7. Dolphins use tools

A study by researchers revealed that a population of dolphins living around the world, uses some tools and they pass that knowledge down from mother to their daughter.

Individuals in this small group of dolphins for several minutes will search to find cone-shaped sea sponges that are shaped for the task. The behavior is named “sponging,” and it’s a hunting behavior that is transmitted from mother to calves.

Dolphins tear down the pieces of sponge with their mouths; a dolphin can probe for nutritious bottom-dwelling fish that hide among stones and broken coral. The sponge covers the dolphin’s snout-like mouth guard, keeping the animal’s beak safe from rocky edges.

8. They’re highly creative

Dolphins aren’t just sleek, strong swimmers but they have got pretty hefty brains too. it is said that dolphins are masters of their habitats. Both humans and dolphins have “adapted almost perfectly to the world we live in.”

We’ve observed dolphins involving in a variety of behaviors patterns from exchanging contacts to chasing each other to vocalize and to create bubble bursts. They produce behaviors singly or together, by themselves or with peers.

9. Dolphins work together as a team

In addition to communicating with names, dolphins may also work together as a team, a capability previously thought to be unique to humans.

Research conducted in 2018 suggests that dolphins were also successfully able to synchronize their actions to solve a cooperation task and they also received a reward for it. The test involved getting a pair of dolphins to press two autonomous underwater buttons at the same time. Once the dolphins discovered that the task was cooperative, they succeeded.

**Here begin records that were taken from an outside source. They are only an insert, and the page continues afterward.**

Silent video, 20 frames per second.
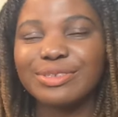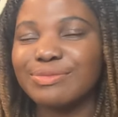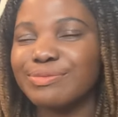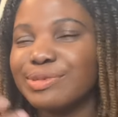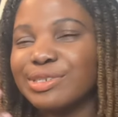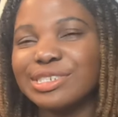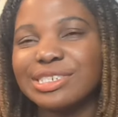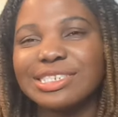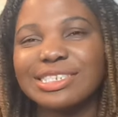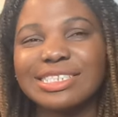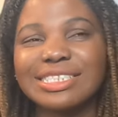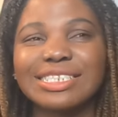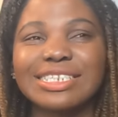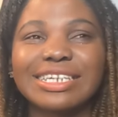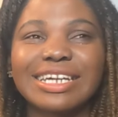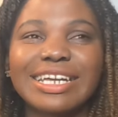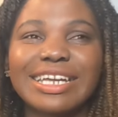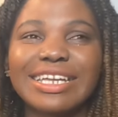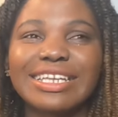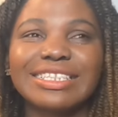but she's
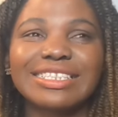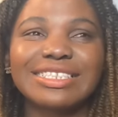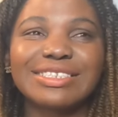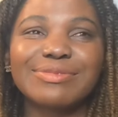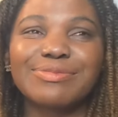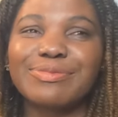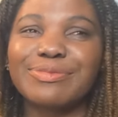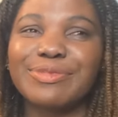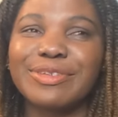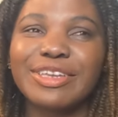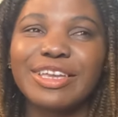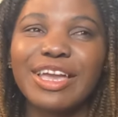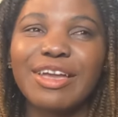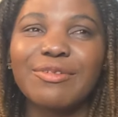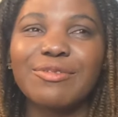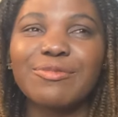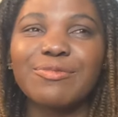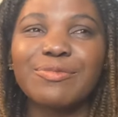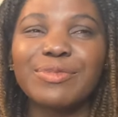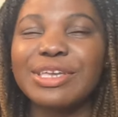great.
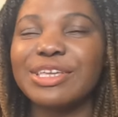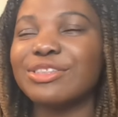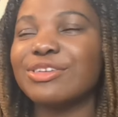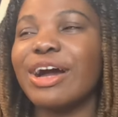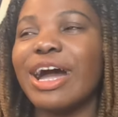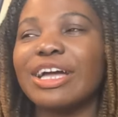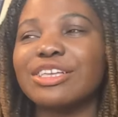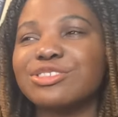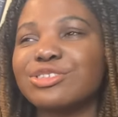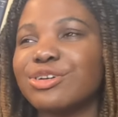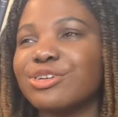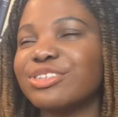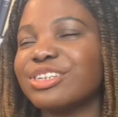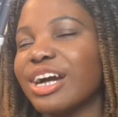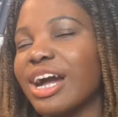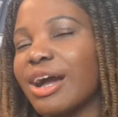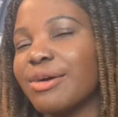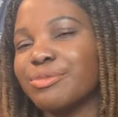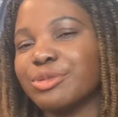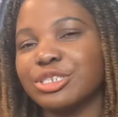Minwoo, I told
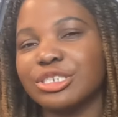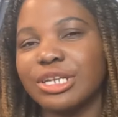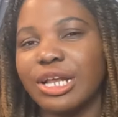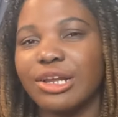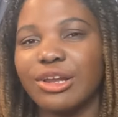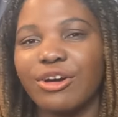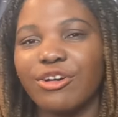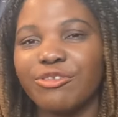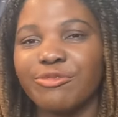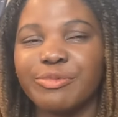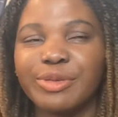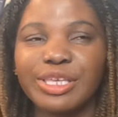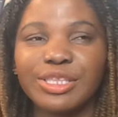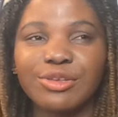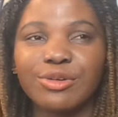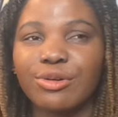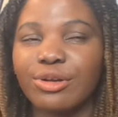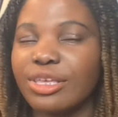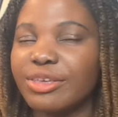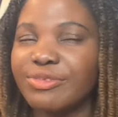you how much I love
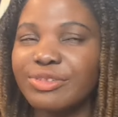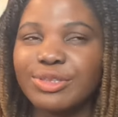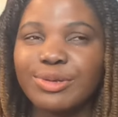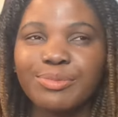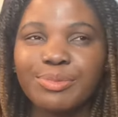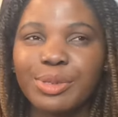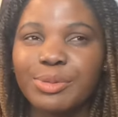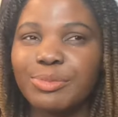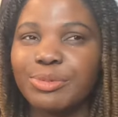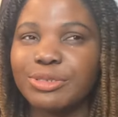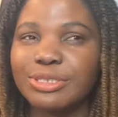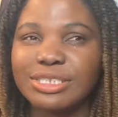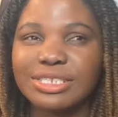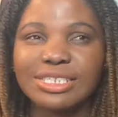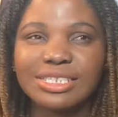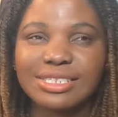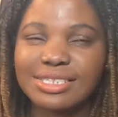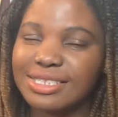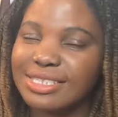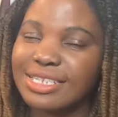Minwoo. Even though people
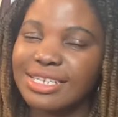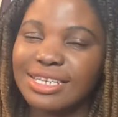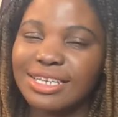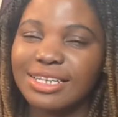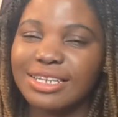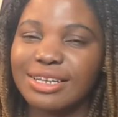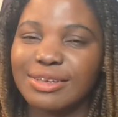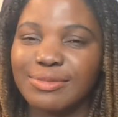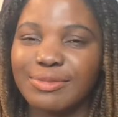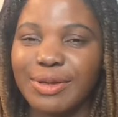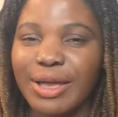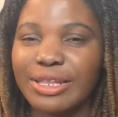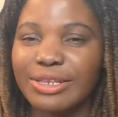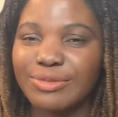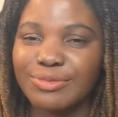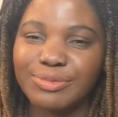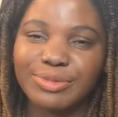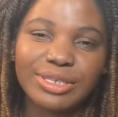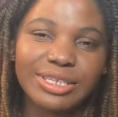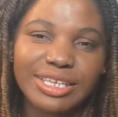didn't see him at
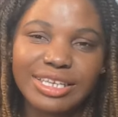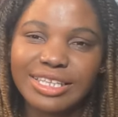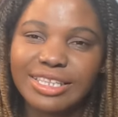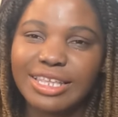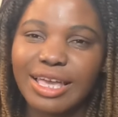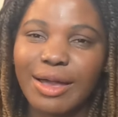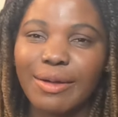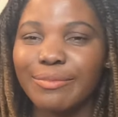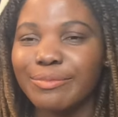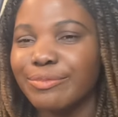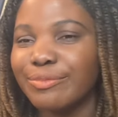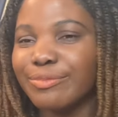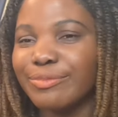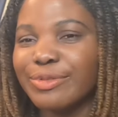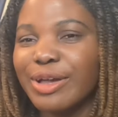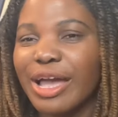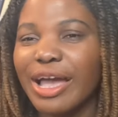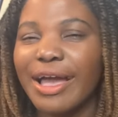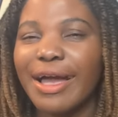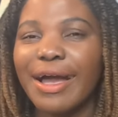the beginning, I'm,
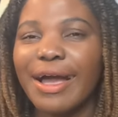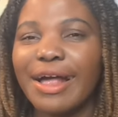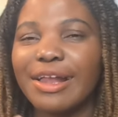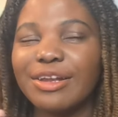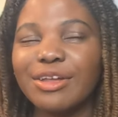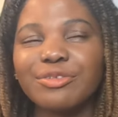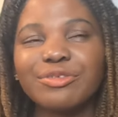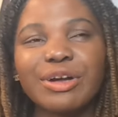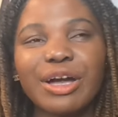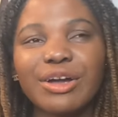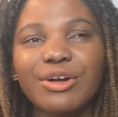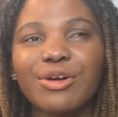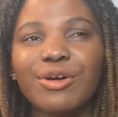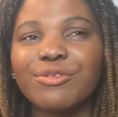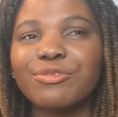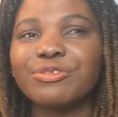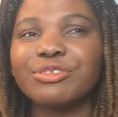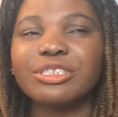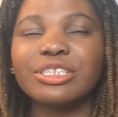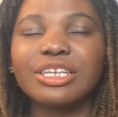I love how
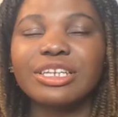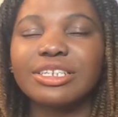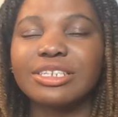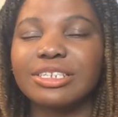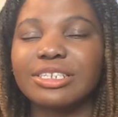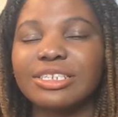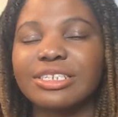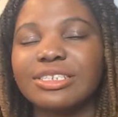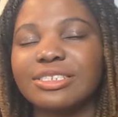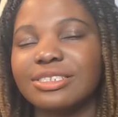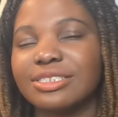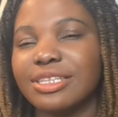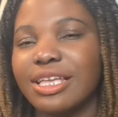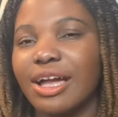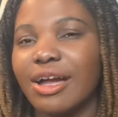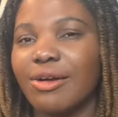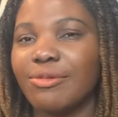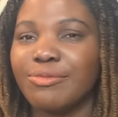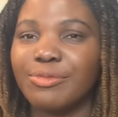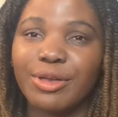confident he is
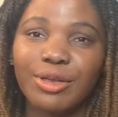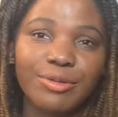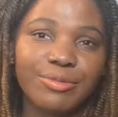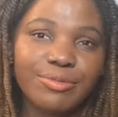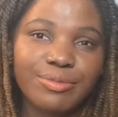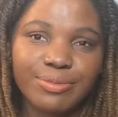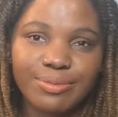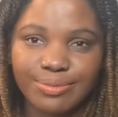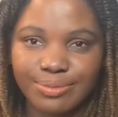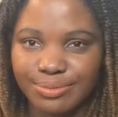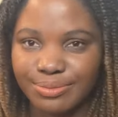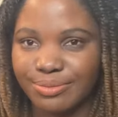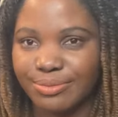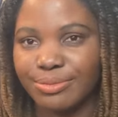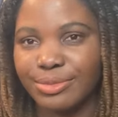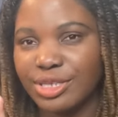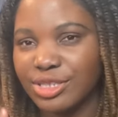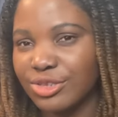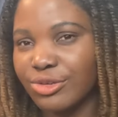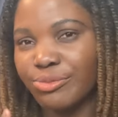now. But
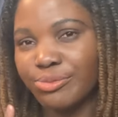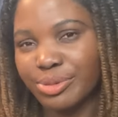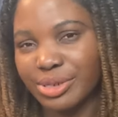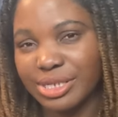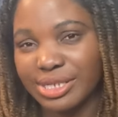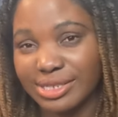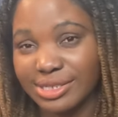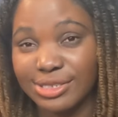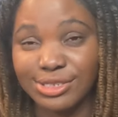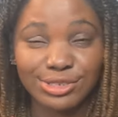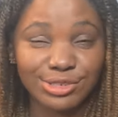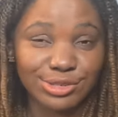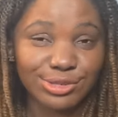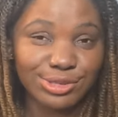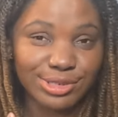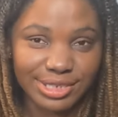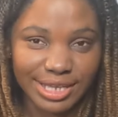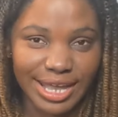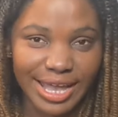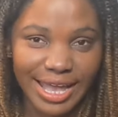Minwoo, please
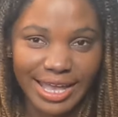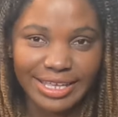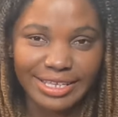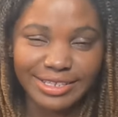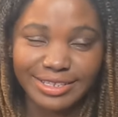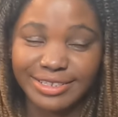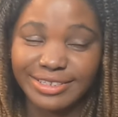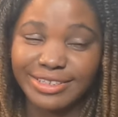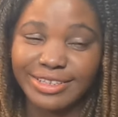choose right.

10. They qualify as “non-human persons”

Those dolphins can recognize themselves in front of a mirror could be a sure sign of self-awareness and one that the majority of the other animals fail at. They’re also fully alert of their body parts and know exactly who’s in charge of their movement and this is something even human babies are unable to understand. They even associate their pectoral fins with humans’ arms and their tails with human legs, waving or raising them to mirror whatever their trainers are doing.

They’re sentient, they carry emotions, and they also exhibit self-control, and treat others in a more or less ethical manner which certainly is better than what humans do. For what it’s worth, they also seem to understand death, appearing to mourn their dead by supporting carcasses at the water’s surface for upwards of half an hour.

Not only do the dolphins fulfill every criterion for person-hood, but they also include individual personalities. One study found dolphins’ personalities not only vary in case of openness to experience, conscientiousness, extroversion, agreeableness, and neuroticism but also they remain stable over time. In other words, dolphins are just people who live in the ocean or sea, which further raises a very serious question about keeping them in tanks.

Conclusion

It might go too far if one says that the dolphins are as intelligent (or more intelligent) than humans. But to say they’re the second most intelligent species after humans may not be going that far enough. As the dolphins and other aquatic mammals are all intelligent in their simplest and complicated ways. And on that basis alone we should treat them as our evolutionary equals.

Thus, to sum up, their agility and playful behaviour in the wildlife of all the oceans in the world makes them unique. That makes them very interesting animals because of all the characters that they have that people would have never known about. Dolphins are by far the most intelligent marine mammals in the ocean.